In this study, we observed an increase in self-reported tick encounters during the spring and summer of 2020 compared to the same time period in 2019, and an increase in outdoor activities overall. The timing of the initial shift in outdoor activities coincides with COVID-19 stay-at-home orders in the United States, suggesting changes in tick exposure were influenced by 2020 COVID-19-driven behavioral changes. The comparison between pre- and amid-pandemic conditions (before and after March 2020) was enabled by the availability of a baseline dataset encompassing ~7000 responses from ~1000 users each year from the Tick App, a smartphone application designed to capture human behavioral risk factors associated with tick encounters. Although previous studies have shown an overall increase in outdoor activities in other countries in the Global North34,35 and even locally in the United States36, this is the first study to use individual-level data to show a two-fold increase in outdoor activities and a 30% increase in self-reported tick encounters in 2020 compared to 2019. Moreover, we showed a shift towards peridomestic activities compared to recreational activities in green spaces, the latter decreasing by 70% in the spring and summer of 2020.

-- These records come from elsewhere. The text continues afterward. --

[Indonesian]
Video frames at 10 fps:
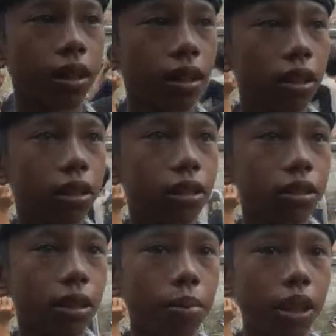jam berapa gitu?
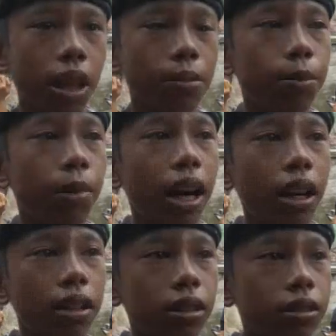sampai jam 5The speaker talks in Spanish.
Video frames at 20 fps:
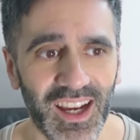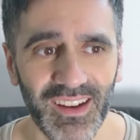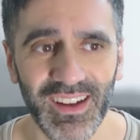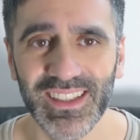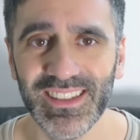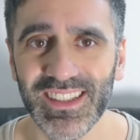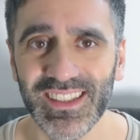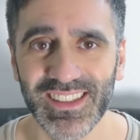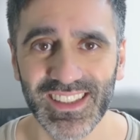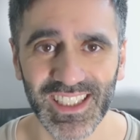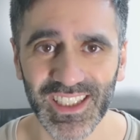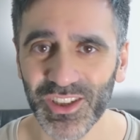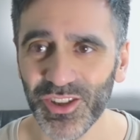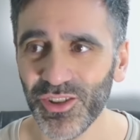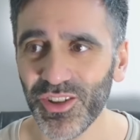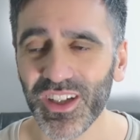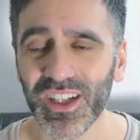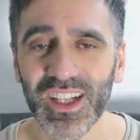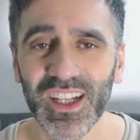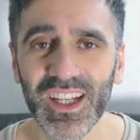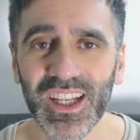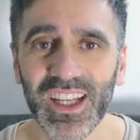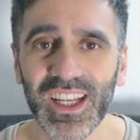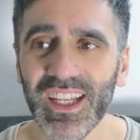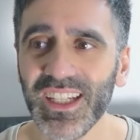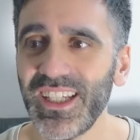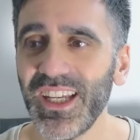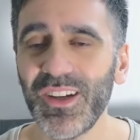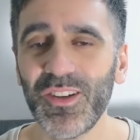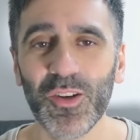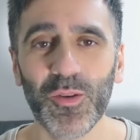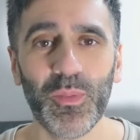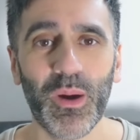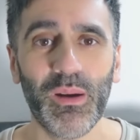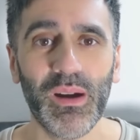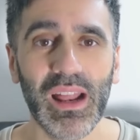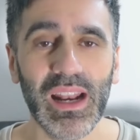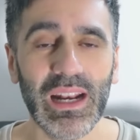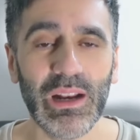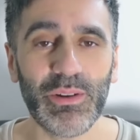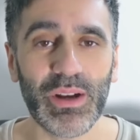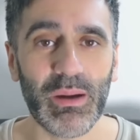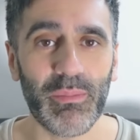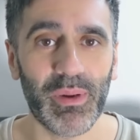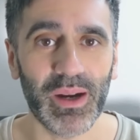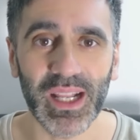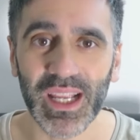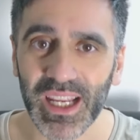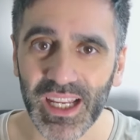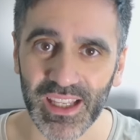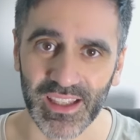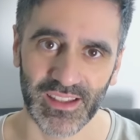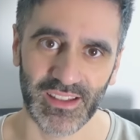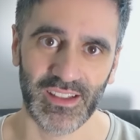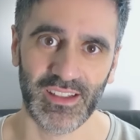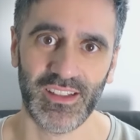a veces siento que es como hablarle a una pared.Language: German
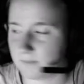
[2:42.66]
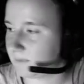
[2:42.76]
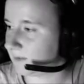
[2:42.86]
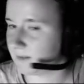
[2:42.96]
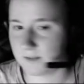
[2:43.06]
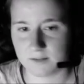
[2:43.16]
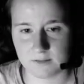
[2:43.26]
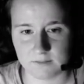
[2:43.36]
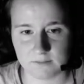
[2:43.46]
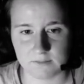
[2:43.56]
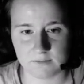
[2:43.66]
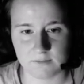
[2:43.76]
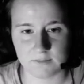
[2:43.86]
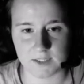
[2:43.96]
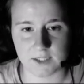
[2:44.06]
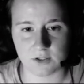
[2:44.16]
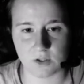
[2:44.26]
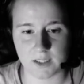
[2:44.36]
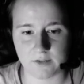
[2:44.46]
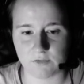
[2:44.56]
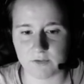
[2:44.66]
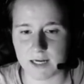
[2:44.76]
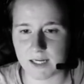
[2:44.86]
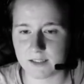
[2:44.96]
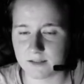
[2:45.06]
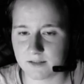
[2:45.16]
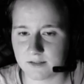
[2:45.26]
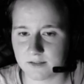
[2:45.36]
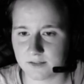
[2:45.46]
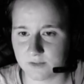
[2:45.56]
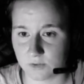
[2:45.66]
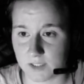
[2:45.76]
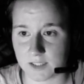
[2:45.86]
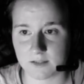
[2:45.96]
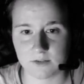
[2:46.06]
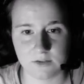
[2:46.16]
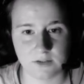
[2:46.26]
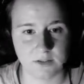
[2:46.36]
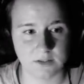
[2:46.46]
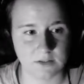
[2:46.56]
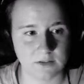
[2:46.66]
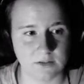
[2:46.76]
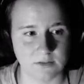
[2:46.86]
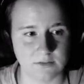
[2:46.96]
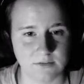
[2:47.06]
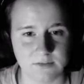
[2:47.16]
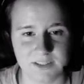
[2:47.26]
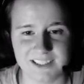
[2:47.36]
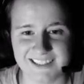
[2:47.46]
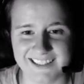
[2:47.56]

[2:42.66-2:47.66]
Ne, der hat die andere gesehen. Oh mein oh, Gott, ich hatte gerade so... Ein... so Lack. Ach, geh kacken, oh. fick dich.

Throughout the COVID-19 pandemic, outdoor activities and gatherings have been encouraged over indoor activities in order to curb SARS-CoV-2 transmission37. However, accessibility to public green spaces, differences in competing hazards (e.g. ticks, mosquitoes, rodents) between public green spaces and peridomestic settings, and risk perception (for COVID-19 transmission, and vector- or rodent-borne diseases), among other factors may have influenced not only the frequency of outdoor activities, but also where people decided to conduct their activities (peridomestic vs. green spaces). This study stands apart from previous assessments of outdoor activity during the COVID-19 pandemic by using individual-level information about shifts in outdoor activity patterns and self-protection efforts. Other studies have relied on aggregated mobility data to assess changes in park visitation as a proxy for outdoor recreation35,38–40. Individual-level data is essential to fully assess the risk of tick- and other vector-borne diseases, which depends on the background risk (e.g. vector density), exposure (e.g. the type, location and intensity of outdoor activities), and self-protection efforts (e.g. the use of repellents)16,17,41. Behavioral choices related to exposure and self-protection are made through decision-making processes where individuals make complex risk assessments in the face of tradeoffs between mitigating competing hazards. To identify how an individual adapts to changing risk, data collection must explicitly measure the behaviors at multiple time points and scenarios (i.e., changes in the type of outdoor activities). Another strength of the study is that we distinguished between activities undertaken in peridomestic environments vs. green spaces. Because unidentified mobility data cannot distinguish between yards and indoor locations, such datasets completely miss peridomestic activities.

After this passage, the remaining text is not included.